Cette réforme, jamais véritablement explicitée, inquiète fortement les salariés des chaînes concernées. « C'est notre existence même qui est en jeu, estime Renaud Hartzer, délégué du Syndicat national des journalistes à France 3 Alsace. Il ne faudrait pas que l'on arrive à une sorte de bricolage qui entraînerait une remise en cause de notre budget chaque année. » Selon lui, le risque serait « qu'on nous dise un jour que nous coûtons beaucoup trop cher et que l'on va donc réduire le périmètre du service public ». Côté chiffres, 84 % des effectifs de la rédaction régionale et 56 % des personnels toutes catégories confondues étaient en grève hier selon Renaud Hartzer, qui faisait partie de la trentaine de journalistes et de techniciens de France 3 Alsace qui ont participé à la manifestation nationale à Paris.

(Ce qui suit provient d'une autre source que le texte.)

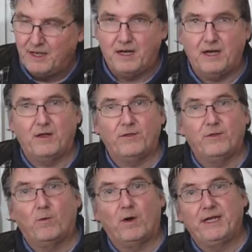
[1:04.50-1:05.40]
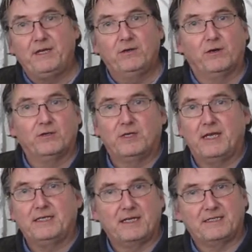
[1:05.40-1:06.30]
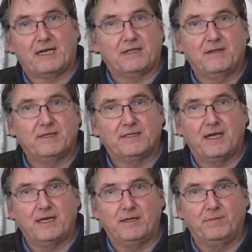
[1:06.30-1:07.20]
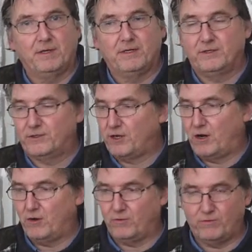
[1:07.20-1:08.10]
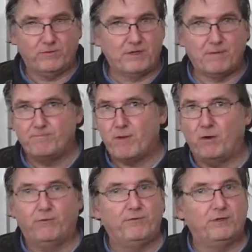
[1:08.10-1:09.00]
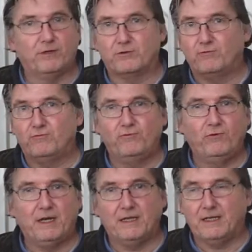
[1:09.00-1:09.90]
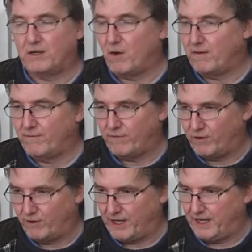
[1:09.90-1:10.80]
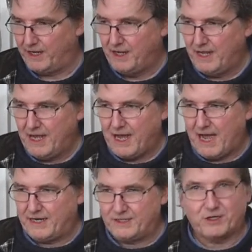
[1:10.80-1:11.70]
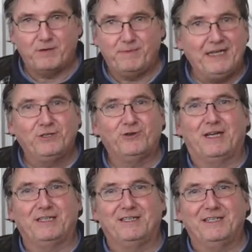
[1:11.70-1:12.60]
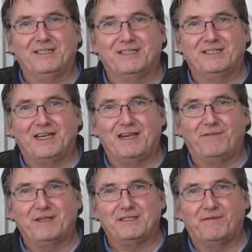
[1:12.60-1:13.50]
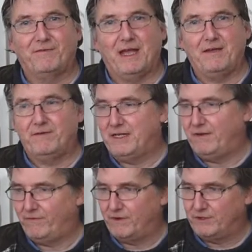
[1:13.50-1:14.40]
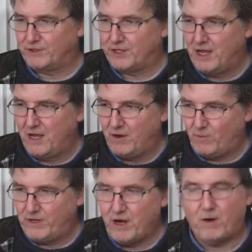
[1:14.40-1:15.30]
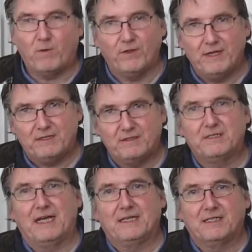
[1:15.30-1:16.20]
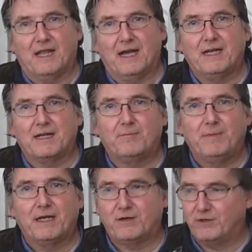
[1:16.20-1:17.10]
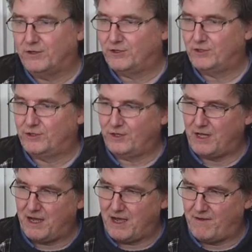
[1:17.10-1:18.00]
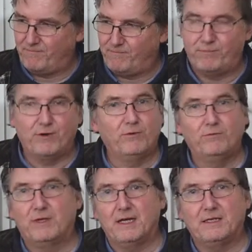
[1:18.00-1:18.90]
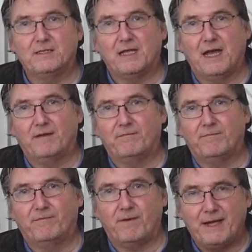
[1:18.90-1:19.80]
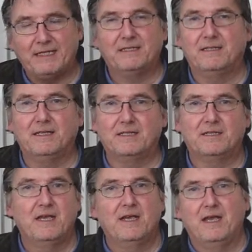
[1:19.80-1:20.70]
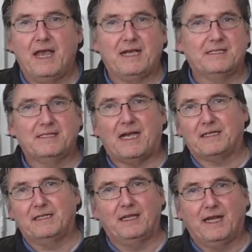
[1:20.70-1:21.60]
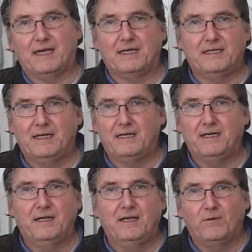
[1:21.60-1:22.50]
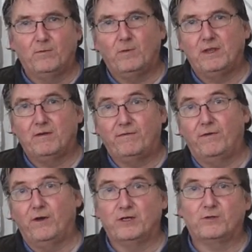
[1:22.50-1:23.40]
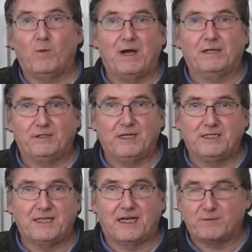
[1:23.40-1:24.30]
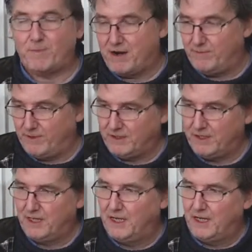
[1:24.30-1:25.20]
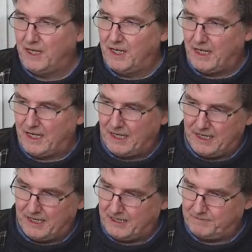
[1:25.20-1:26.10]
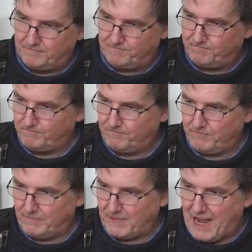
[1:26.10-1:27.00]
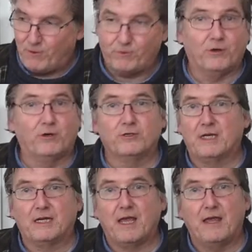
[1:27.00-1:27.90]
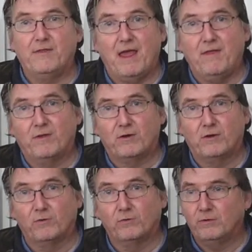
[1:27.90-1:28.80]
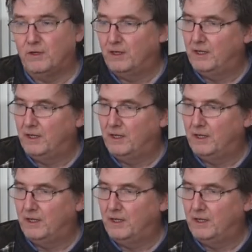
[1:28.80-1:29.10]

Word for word: Uh, the one indoors is exactly the same. So they're both just really going for it. And it's going to be interesting to see if there's a flavour difference. We know what this tastes like because uh, I've brewed this and I'm fermenting this exactly like I did with the first wild yeast experiment uh, outdoors in, in, in the cool.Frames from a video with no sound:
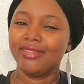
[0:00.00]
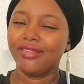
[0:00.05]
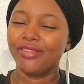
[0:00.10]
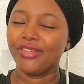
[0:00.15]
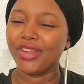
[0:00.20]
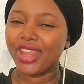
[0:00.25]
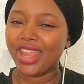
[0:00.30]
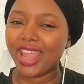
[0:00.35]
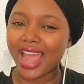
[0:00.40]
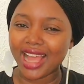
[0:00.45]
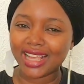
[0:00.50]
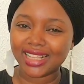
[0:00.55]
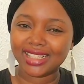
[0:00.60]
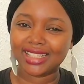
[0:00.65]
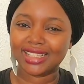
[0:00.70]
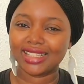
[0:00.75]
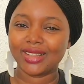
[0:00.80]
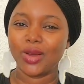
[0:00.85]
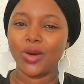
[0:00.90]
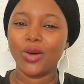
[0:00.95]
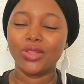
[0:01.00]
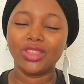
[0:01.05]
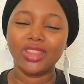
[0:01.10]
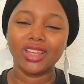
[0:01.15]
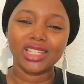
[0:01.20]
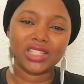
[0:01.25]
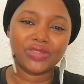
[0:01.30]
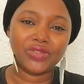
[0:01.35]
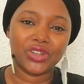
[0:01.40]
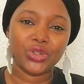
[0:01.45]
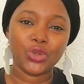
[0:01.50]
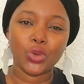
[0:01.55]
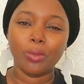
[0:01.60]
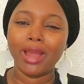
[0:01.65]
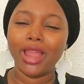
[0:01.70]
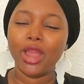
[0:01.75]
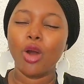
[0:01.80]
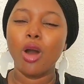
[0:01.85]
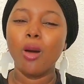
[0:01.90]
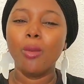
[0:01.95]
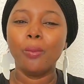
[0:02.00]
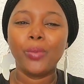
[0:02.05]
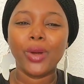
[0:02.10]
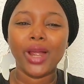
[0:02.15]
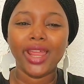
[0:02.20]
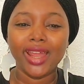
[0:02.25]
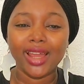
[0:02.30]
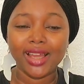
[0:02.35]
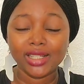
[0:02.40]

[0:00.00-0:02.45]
zipline has made it so affordable that oh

Du côté de radio France Bleu Alsace aussi les premières estimations dénotaient une forte mobilisation. Sur les neuf journalistes qui devaient travailler hier pour les antennes de Strasbourg et de Mulhouse, seuls quatre étaient présents. On comptabilisait par ailleurs quatre animateurs sur six ayant cessé le travail. Quant à la technique, elle n'était pas assurée. C'est donc un « fil musical » qui a été diffusé hier sur les antennes strasbourgeoise et mulhousienne de France Bleu Alsace.